▶ _Required action_
The listing below has to be output exactly as given, less its pictures.

▶ _Source data_
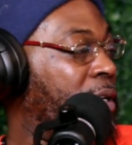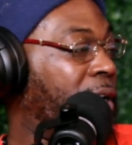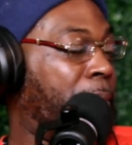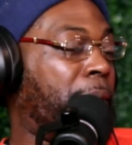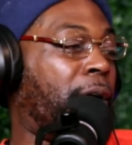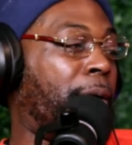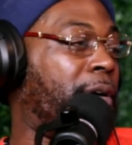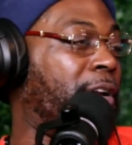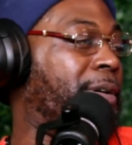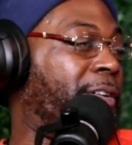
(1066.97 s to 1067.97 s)
I'm all
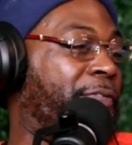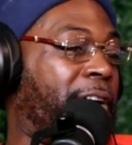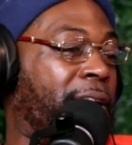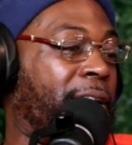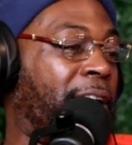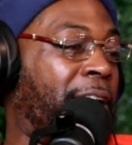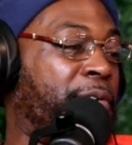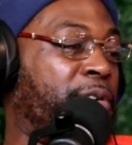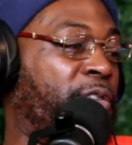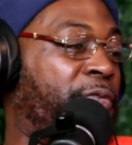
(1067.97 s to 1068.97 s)
about finding the
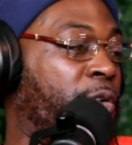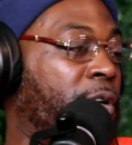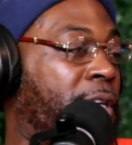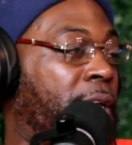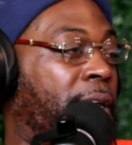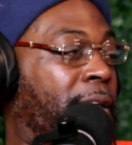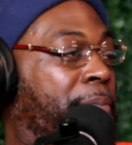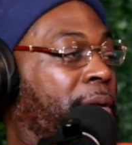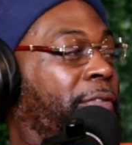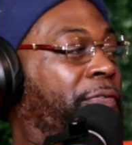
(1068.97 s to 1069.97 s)
avenue for a kid that
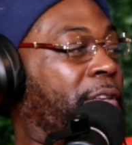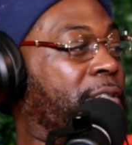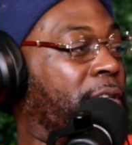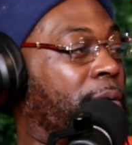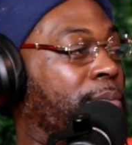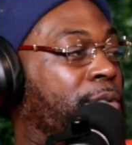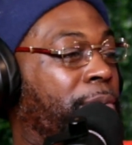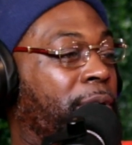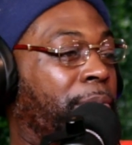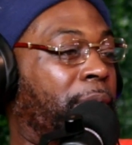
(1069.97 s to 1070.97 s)
benefits them to be the
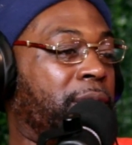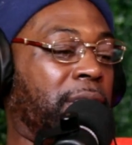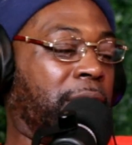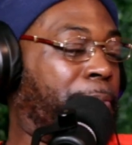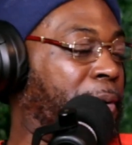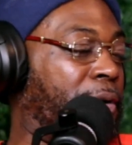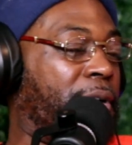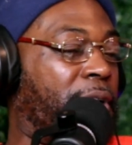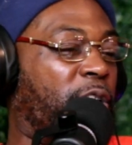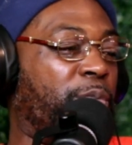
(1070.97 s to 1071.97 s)
best. Like a parent to
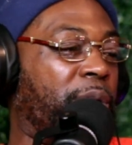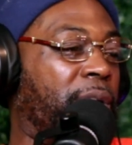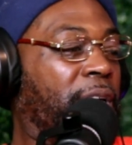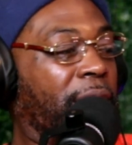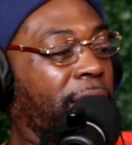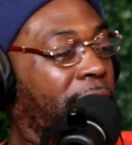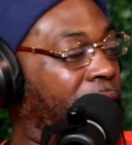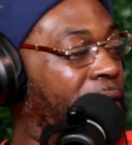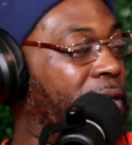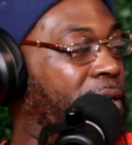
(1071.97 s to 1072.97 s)
call me,
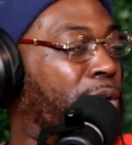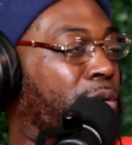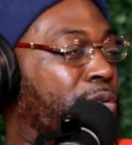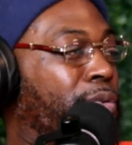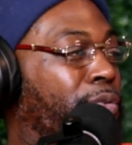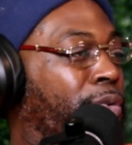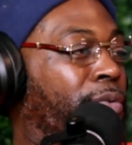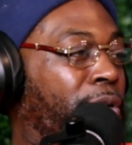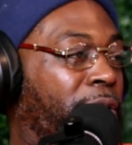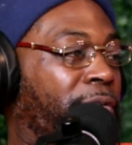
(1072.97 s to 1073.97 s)
hey, coach,
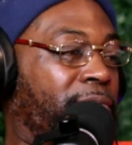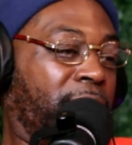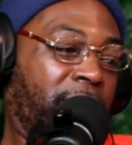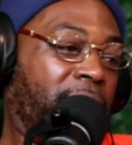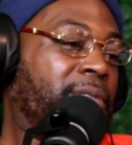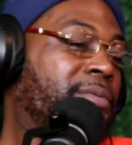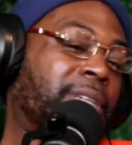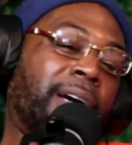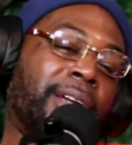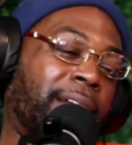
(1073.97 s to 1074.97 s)
we
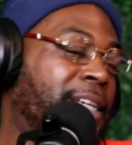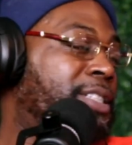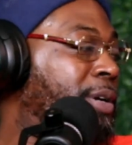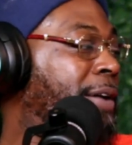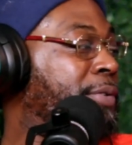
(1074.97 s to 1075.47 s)
that ain't your avenue.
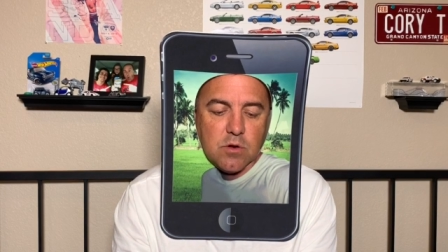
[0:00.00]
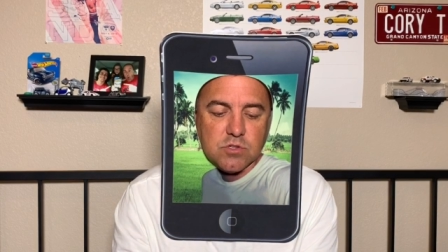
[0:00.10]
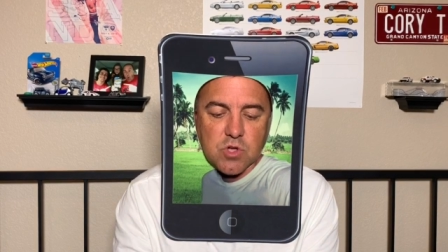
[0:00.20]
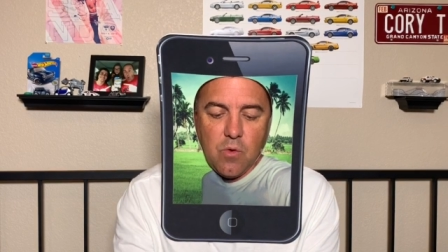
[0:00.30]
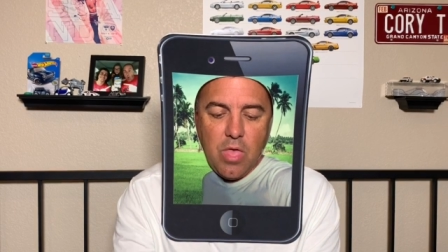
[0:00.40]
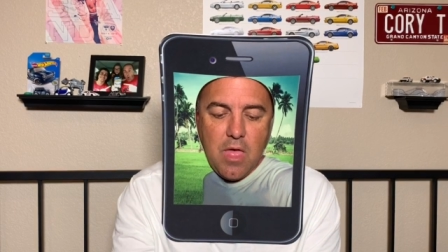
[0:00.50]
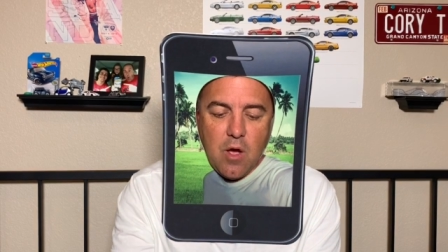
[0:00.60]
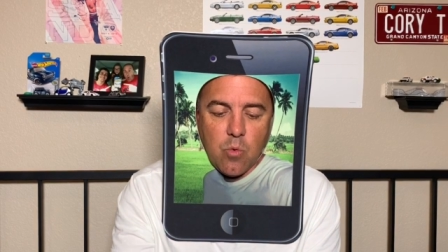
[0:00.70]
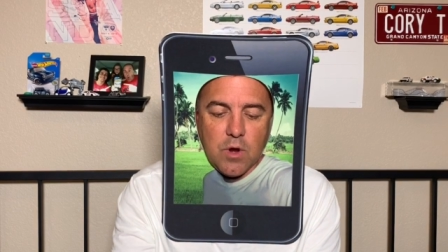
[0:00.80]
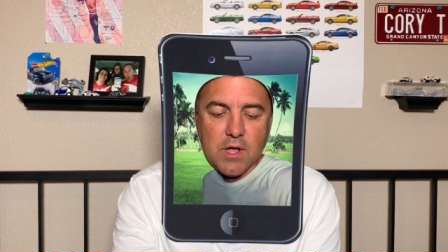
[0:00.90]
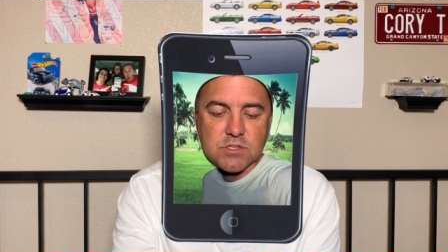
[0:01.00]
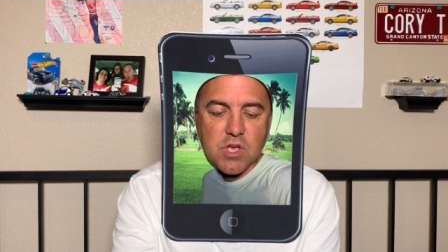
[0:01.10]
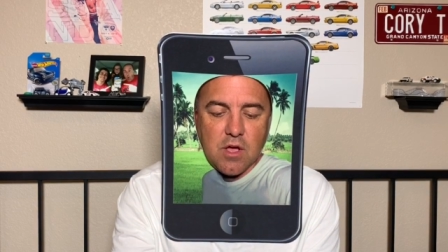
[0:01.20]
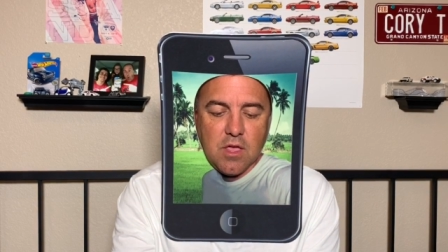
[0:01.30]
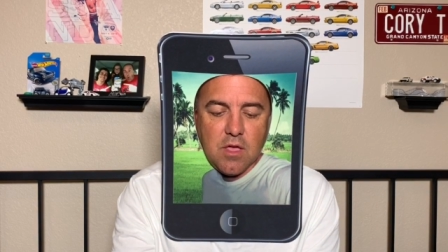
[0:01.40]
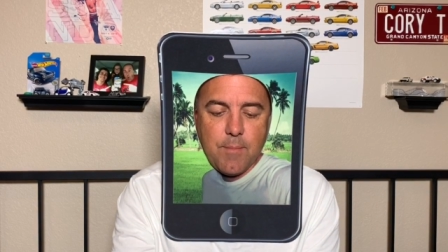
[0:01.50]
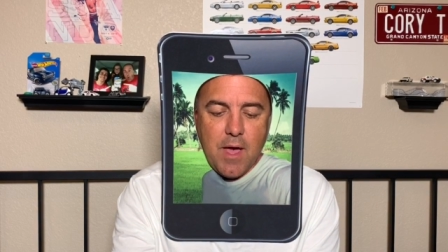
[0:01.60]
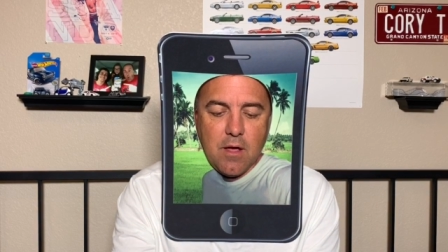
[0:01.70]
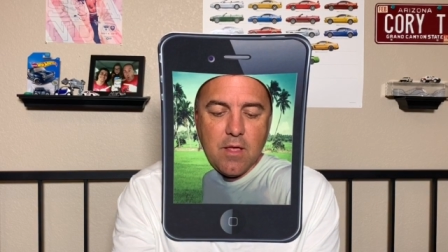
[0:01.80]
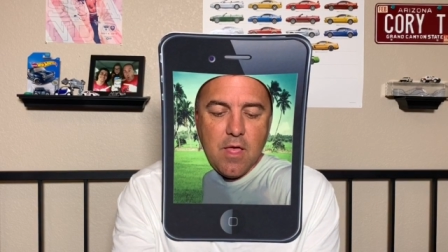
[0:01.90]
So we're not talking
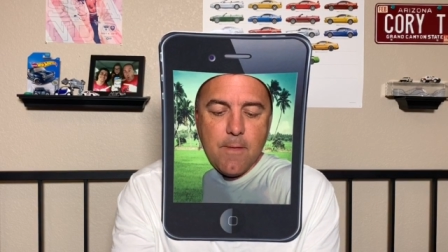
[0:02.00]
about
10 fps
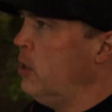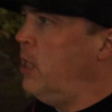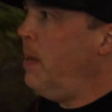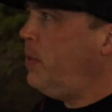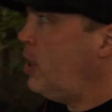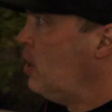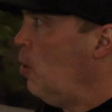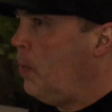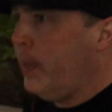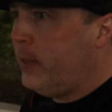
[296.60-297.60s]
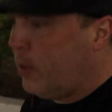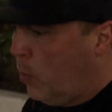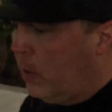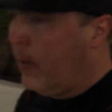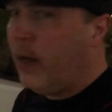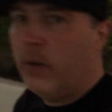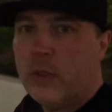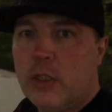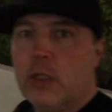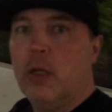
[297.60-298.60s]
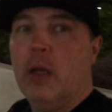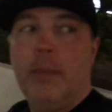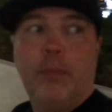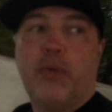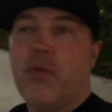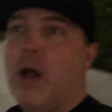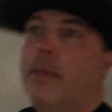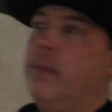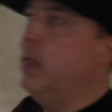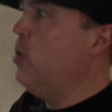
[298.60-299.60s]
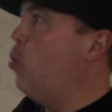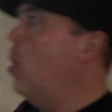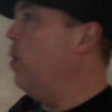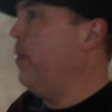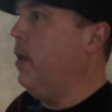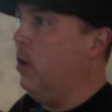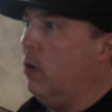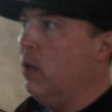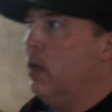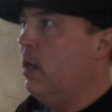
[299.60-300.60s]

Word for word: Tempted to go play somewhere else, probably won't though.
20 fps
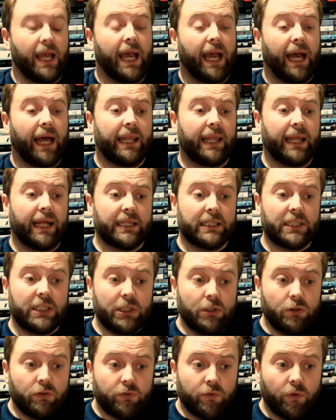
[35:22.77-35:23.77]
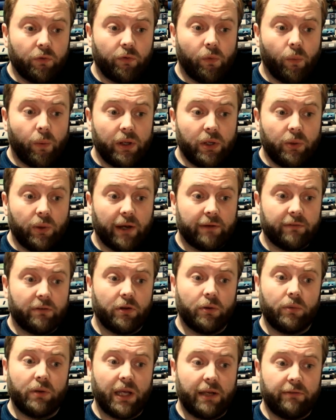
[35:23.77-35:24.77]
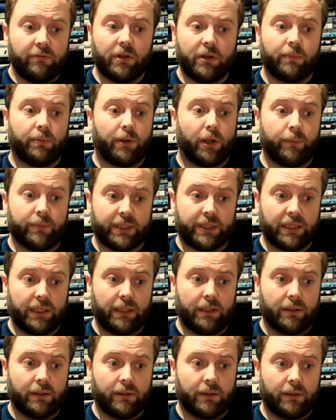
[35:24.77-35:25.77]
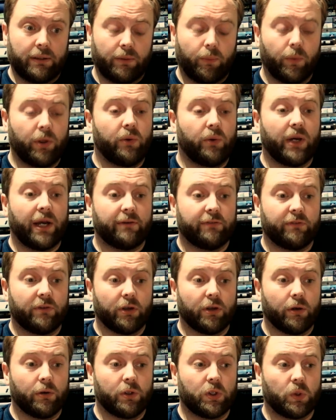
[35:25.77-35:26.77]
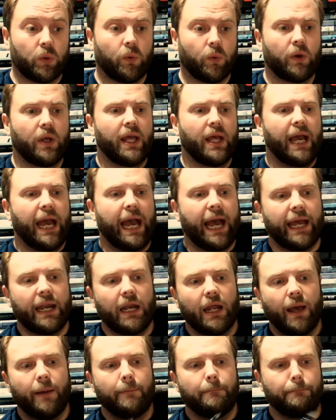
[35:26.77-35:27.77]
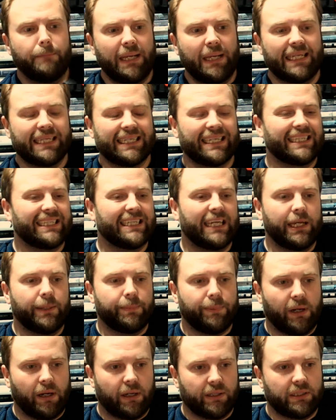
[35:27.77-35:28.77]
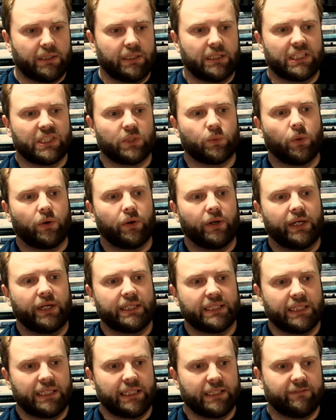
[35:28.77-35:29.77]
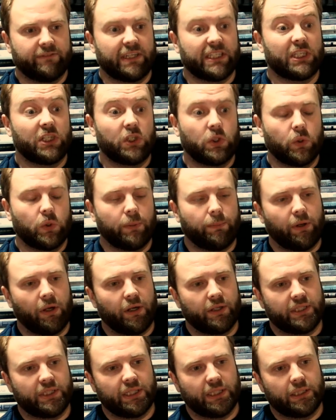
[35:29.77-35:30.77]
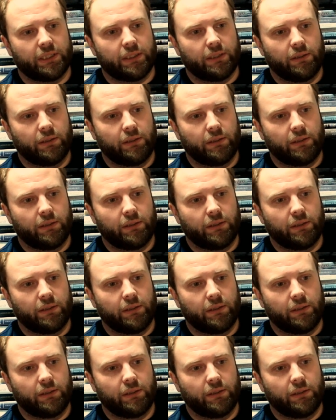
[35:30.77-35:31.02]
And that's useful for when you have to do naval diplomacy, when you have to go ashore and meet and take part in these soirees and these events and do the politics,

▶ _Completed exercise_
(1066.97 s to 1067.97 s)
I'm all
(1067.97 s to 1068.97 s)
about finding the
(1068.97 s to 1069.97 s)
avenue for a kid that
(1069.97 s to 1070.97 s)
benefits them to be the
(1070.97 s to 1071.97 s)
best. Like a parent to
(1071.97 s to 1072.97 s)
call me,
(1072.97 s to 1073.97 s)
hey, coach,
(1073.97 s to 1074.97 s)
we
(1074.97 s to 1075.47 s)
that ain't your avenue.
[0:00.00]
[0:00.10]
[0:00.20]
[0:00.30]
[0:00.40]
[0:00.50]
[0:00.60]
[0:00.70]
[0:00.80]
[0:00.90]
[0:01.00]
[0:01.10]
[0:01.20]
[0:01.30]
[0:01.40]
[0:01.50]
[0:01.60]
[0:01.70]
[0:01.80]
[0:01.90]
So we're not talking
[0:02.00]
about
10 fps
[296.60-297.60s]
[297.60-298.60s]
[298.60-299.60s]
[299.60-300.60s]

Word for word: Tempted to go play somewhere else, probably won't though.
20 fps
[35:22.77-35:23.77]
[35:23.77-35:24.77]
[35:24.77-35:25.77]
[35:25.77-35:26.77]
[35:26.77-35:27.77]
[35:27.77-35:28.77]
[35:28.77-35:29.77]
[35:29.77-35:30.77]
[35:30.77-35:31.02]
And that's useful for when you have to do naval diplomacy, when you have to go ashore and meet and take part in these soirees and these events and do the politics,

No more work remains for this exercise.